TASK DESCRIPTION —
Exactly the lines from the one with "[0:01.00-0:02.00]" through the end of the records below are needed, minus any pictures.
----- EXERCISE MATERIALS -----
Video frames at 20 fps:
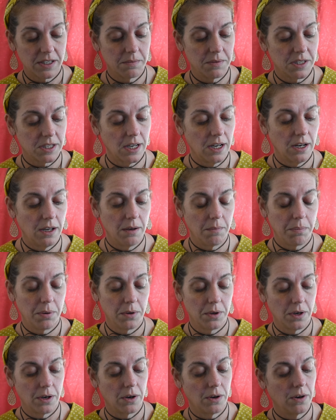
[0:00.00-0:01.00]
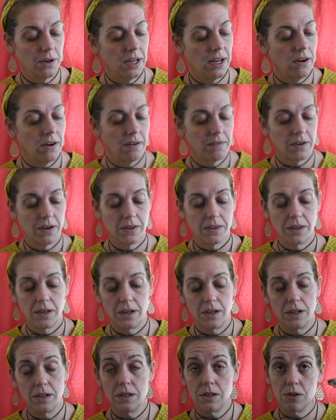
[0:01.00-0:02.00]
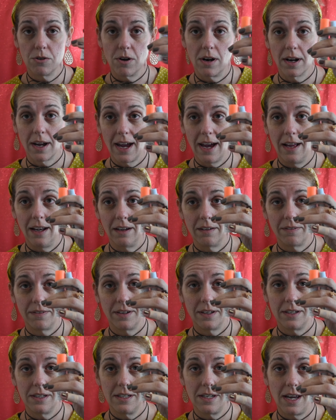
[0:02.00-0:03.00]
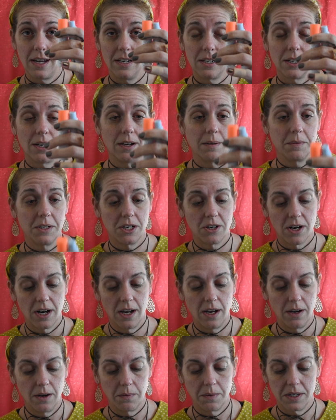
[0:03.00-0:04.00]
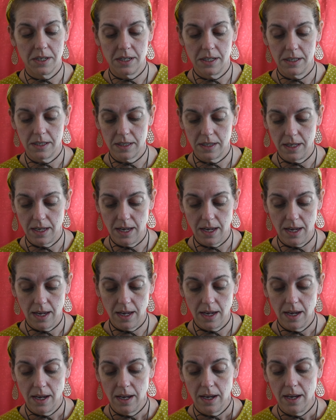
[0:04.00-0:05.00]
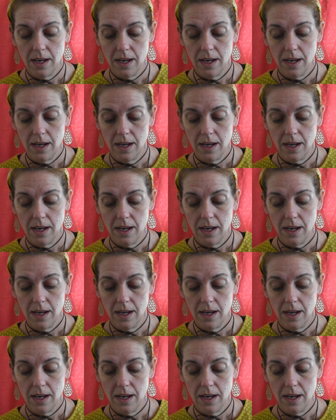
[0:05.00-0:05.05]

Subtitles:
I'm just going to put it on here. I've got the Drunk Elephant Daytime Trio, which is the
-----
WRITTEN ANSWER —
[0:01.00-0:02.00]
[0:02.00-0:03.00]
[0:03.00-0:04.00]
[0:04.00-0:05.00]
[0:05.00-0:05.05]

Subtitles:
I'm just going to put it on here. I've got the Drunk Elephant Daytime Trio, which is the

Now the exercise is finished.